Archiseek invited various people involved or interested in the fields of architecture or heritage to nominate their top five losses and why. This week, architect and former Minister of State for Planning, Ciarán Cuffe.
The Dublin Gas Retort House building was a fantastic modern bolted together structure that stood near the current Grand Canal Square in Dublin’s Docklands. It was made from steel and brick,with the brick panels contained within large square steel frames, and towered high over the surrounding buildings. It seemed like the closest we had in Dublin to a Russian Constructivist building and was a huge loss.
Archer’s Garage was a solid early twentieth century Art Deco building that stood on the corner of Fenian Street and Sandwith street until its demolition over a bank holiday weekend some twelve years ago. It was a listed building, but that failed to halt its destruction by hotelier Noel O’Callaghan. Subsequently the building was rebuilt, but the detailing isn’t a patch on the original.
The Carlisle Pier in Dún Laoghaire is remembered mostly for an unloved mid-twentieth structure that greeted travellers on the Holyhead boat.

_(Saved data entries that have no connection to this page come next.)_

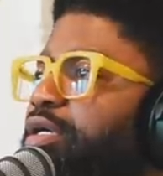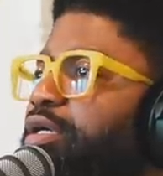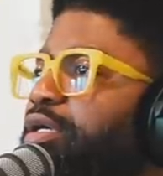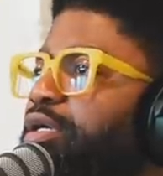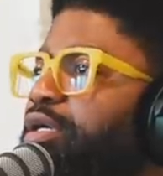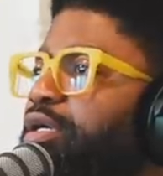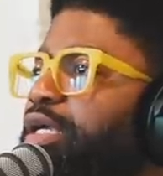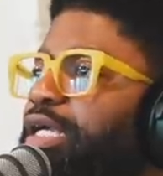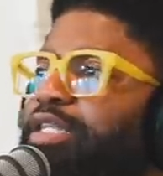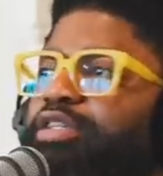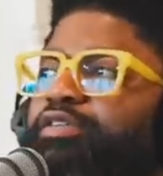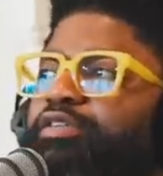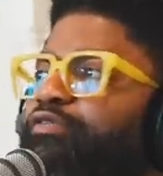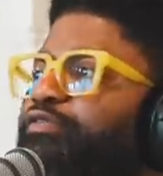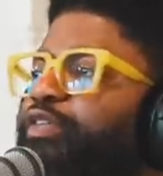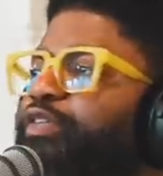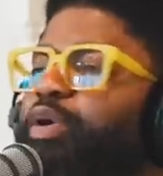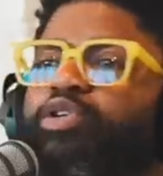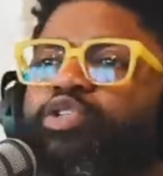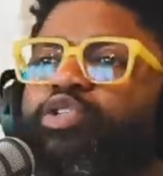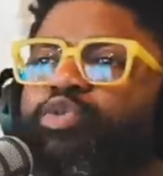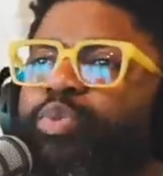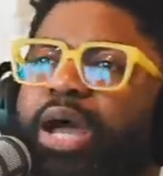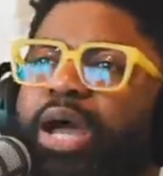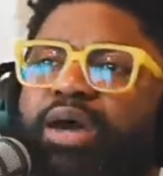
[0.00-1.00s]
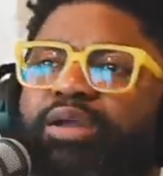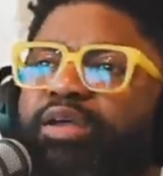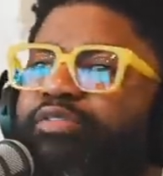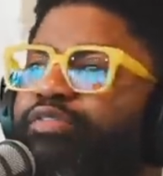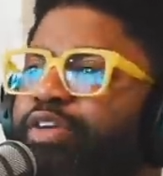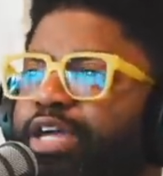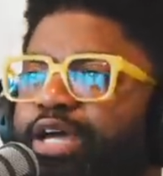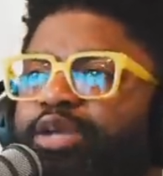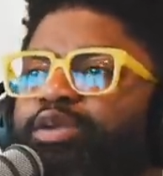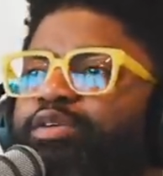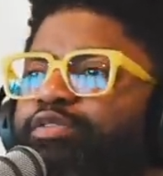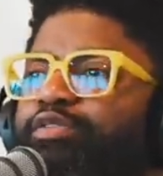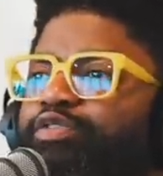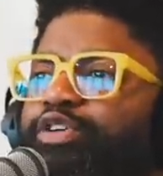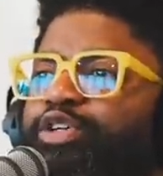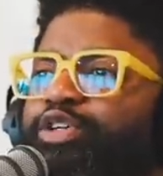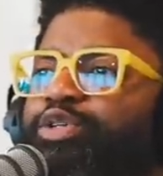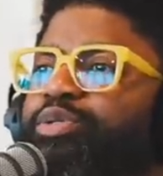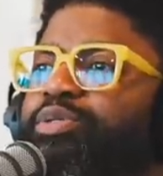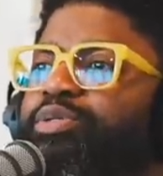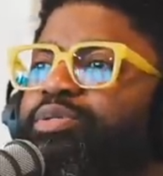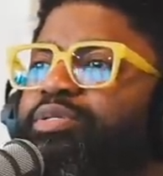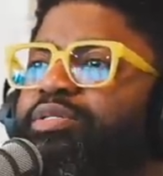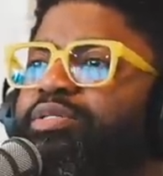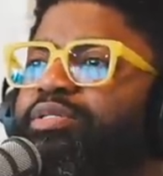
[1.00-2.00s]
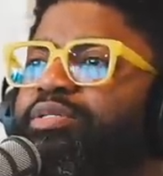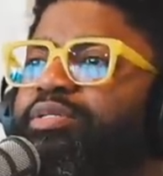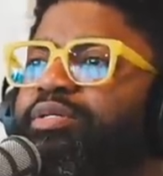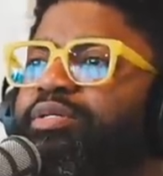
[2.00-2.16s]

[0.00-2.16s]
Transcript: in the first round of interviewsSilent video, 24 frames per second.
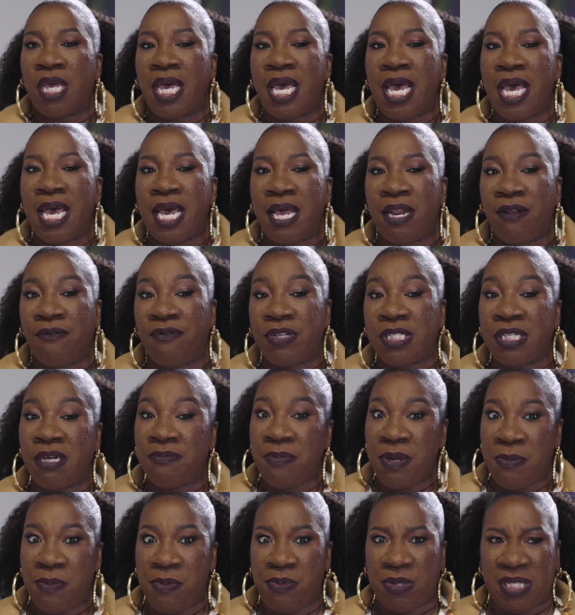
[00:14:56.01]
And for some
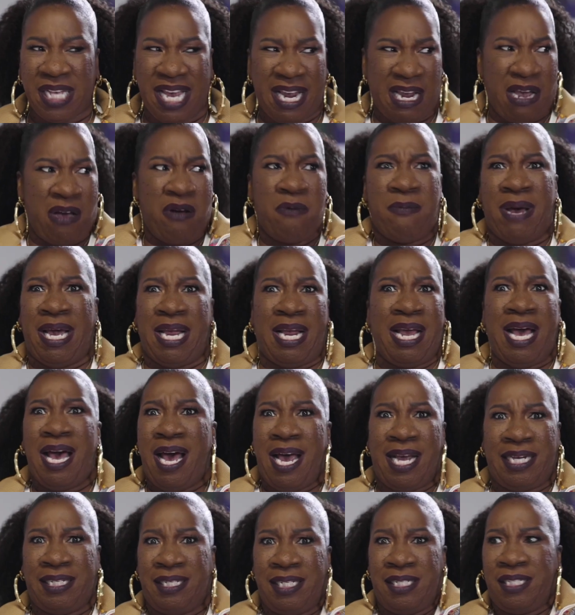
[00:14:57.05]
people, it was like, oh my
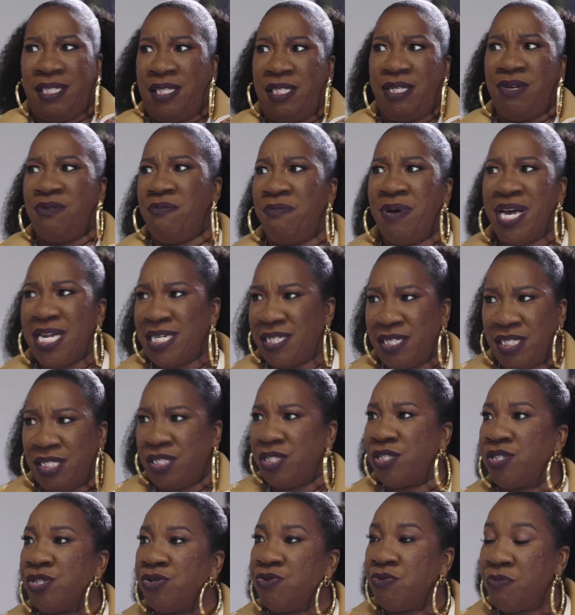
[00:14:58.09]
gosh, this is so much. This
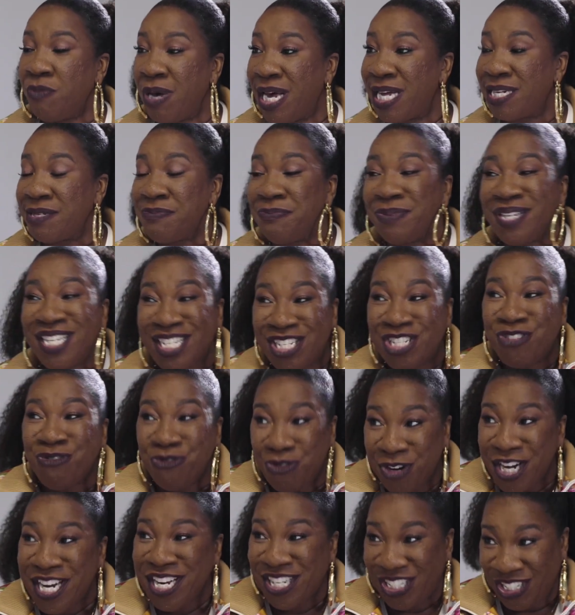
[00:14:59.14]
is too much. But it's
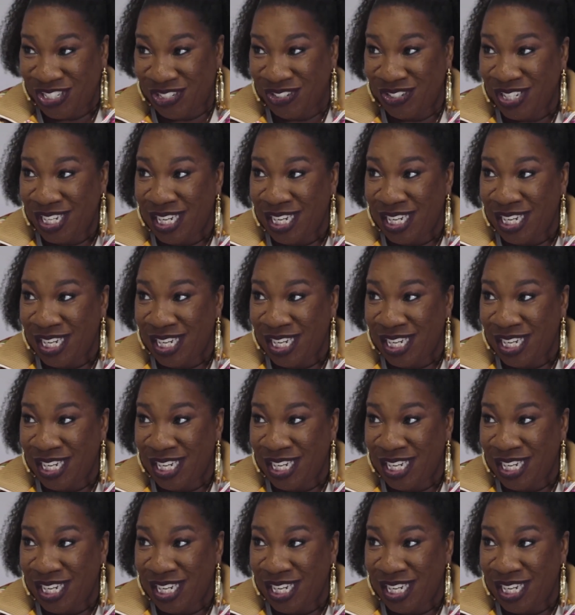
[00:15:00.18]
real.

However the modern structure was wrapped around an elegant Victorian railway shed that stood on cast-ironLcolumns that stood on the granite pier. It was illegally demolished by the Dún Laoghaire Harbour company and in its place there’s now boat storage and a car park, with palisade fancing to keep visitors at bay. Had the railway building been kept it would have been a great festival venue in the heart of Dún Laoghaire.

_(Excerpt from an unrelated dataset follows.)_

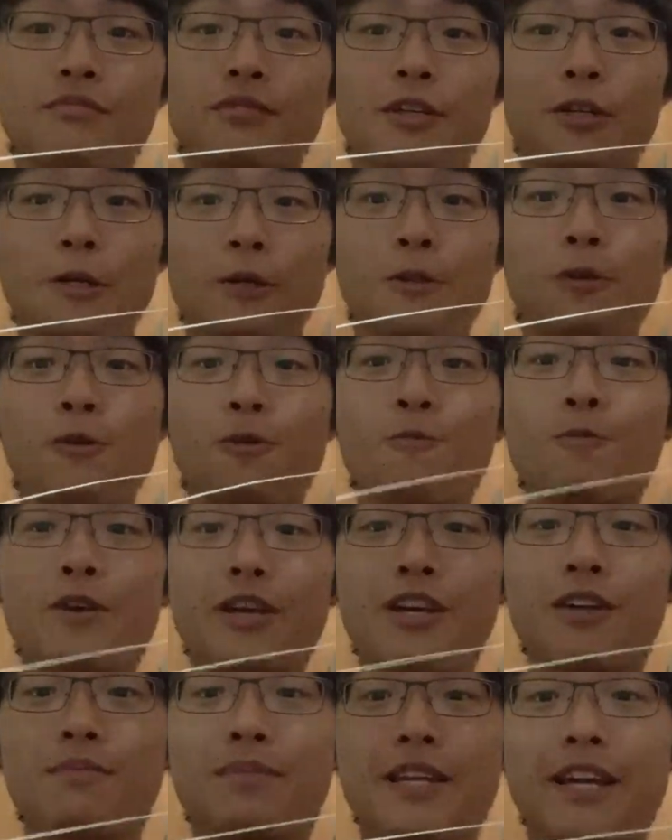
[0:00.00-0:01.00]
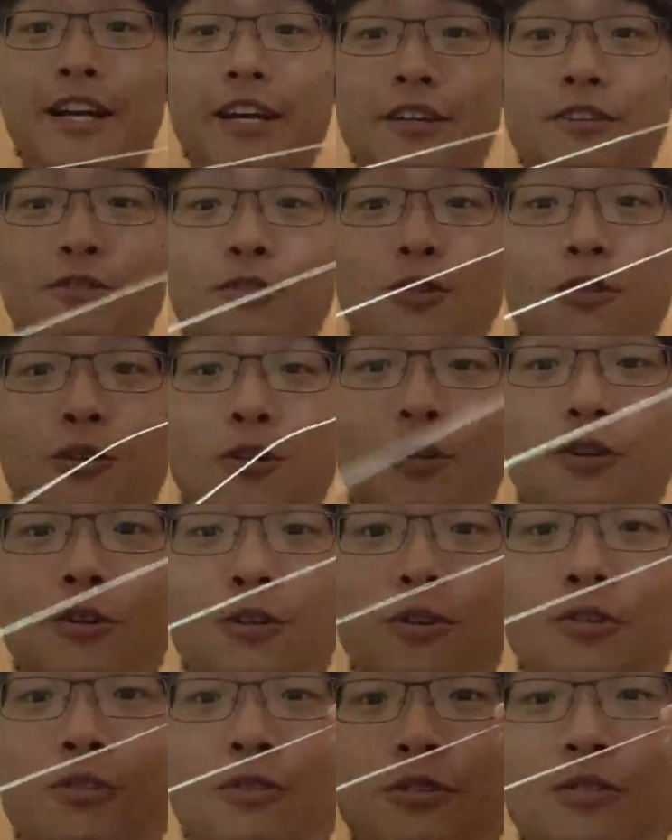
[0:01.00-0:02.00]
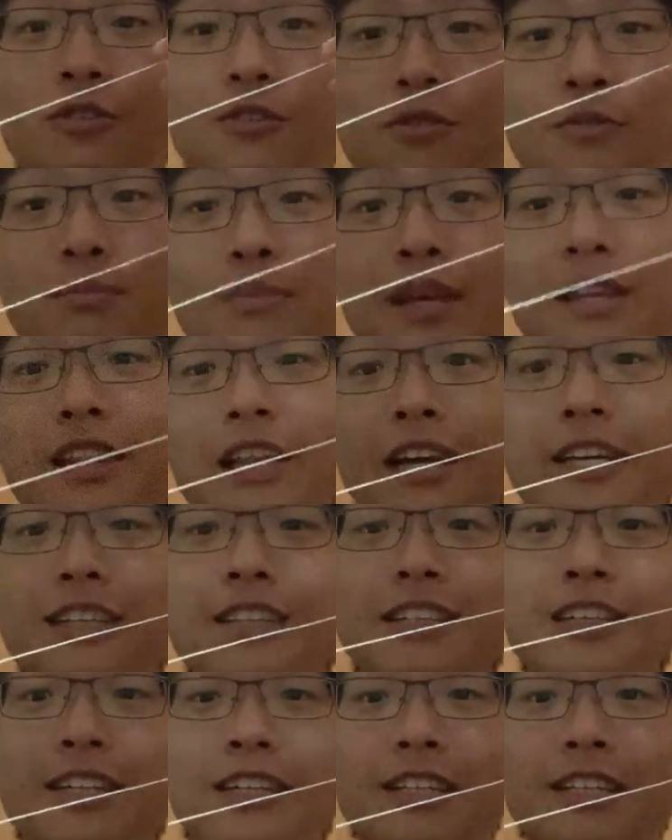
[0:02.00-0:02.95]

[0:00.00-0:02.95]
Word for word: a long way behind your main line,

A terrace of early Georgian building stood on Essex Quay until its demolition by Temple Bar Properties in the early Nineties. When they were demolished, the thick rear walls appeared to have been part of the original Dublin City Wall. The buildings could have been refurbished, but sadly the wrecking ball sealed their fate. The buildings were replaced by two mixed-use blocks, one designed by Athur Gibney’s office , and the other by Des McMahon. The McMahon scheme, designed with the help of Sean Harrington has stood the test of time, and is an elegant addition to the Liffey Quays.
I never knew the Aspro Building, but it often figures on lists of modern buildings that were demolished far too soon. It was designed by my uncle Alan Hope, and I wish that I has seen it before it was lost.

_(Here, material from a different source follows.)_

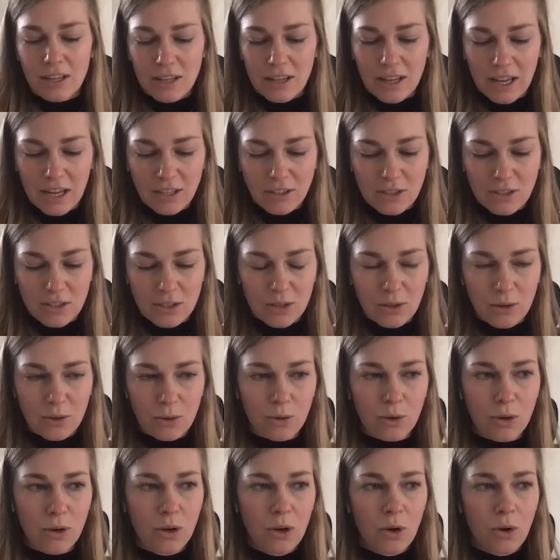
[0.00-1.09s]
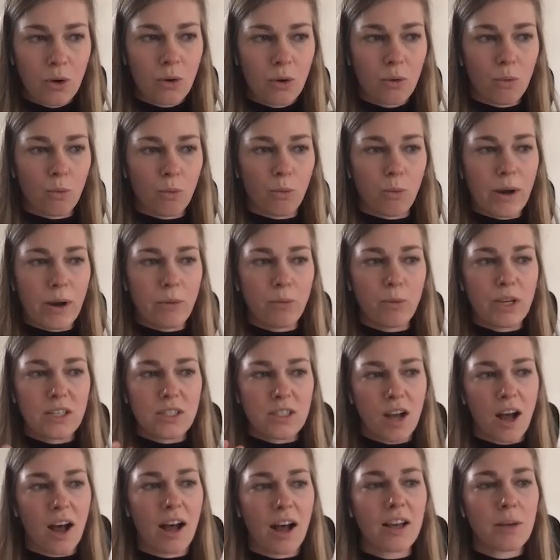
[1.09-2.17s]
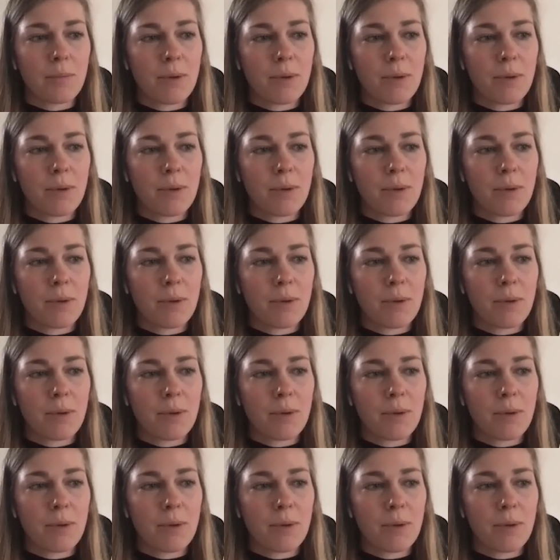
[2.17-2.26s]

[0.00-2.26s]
And so when we talk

There are many other buildings that have been demolished for all the wrong reasons. Had they been properly maintained they could have lasted for centuries more. The Wiggins Teape building on East Wall Road was replaced by a non-descript modern block, but at least its demolition led to changes in the law that favour retention. In recent weeks two buildings were demolished on Benburb Street, that may have been original Dutch Billy building hidden behind Georgian facades. We need to strenghten the Derelicts Sites Act and other laws to make sure that we don’t lose further historic and modern buildings for all the wrong reasons, and to put the onus on owners to maintain their property.
Ciarán Cuffe is an architect and planner. He served two terms as a Green Party TD for Dún Laoghaire and was Minister of State for Planning in 2010-11. He current lectures in urban planning in the School of Spatial Planning at Dublin Institute of Technology, Bolton Street.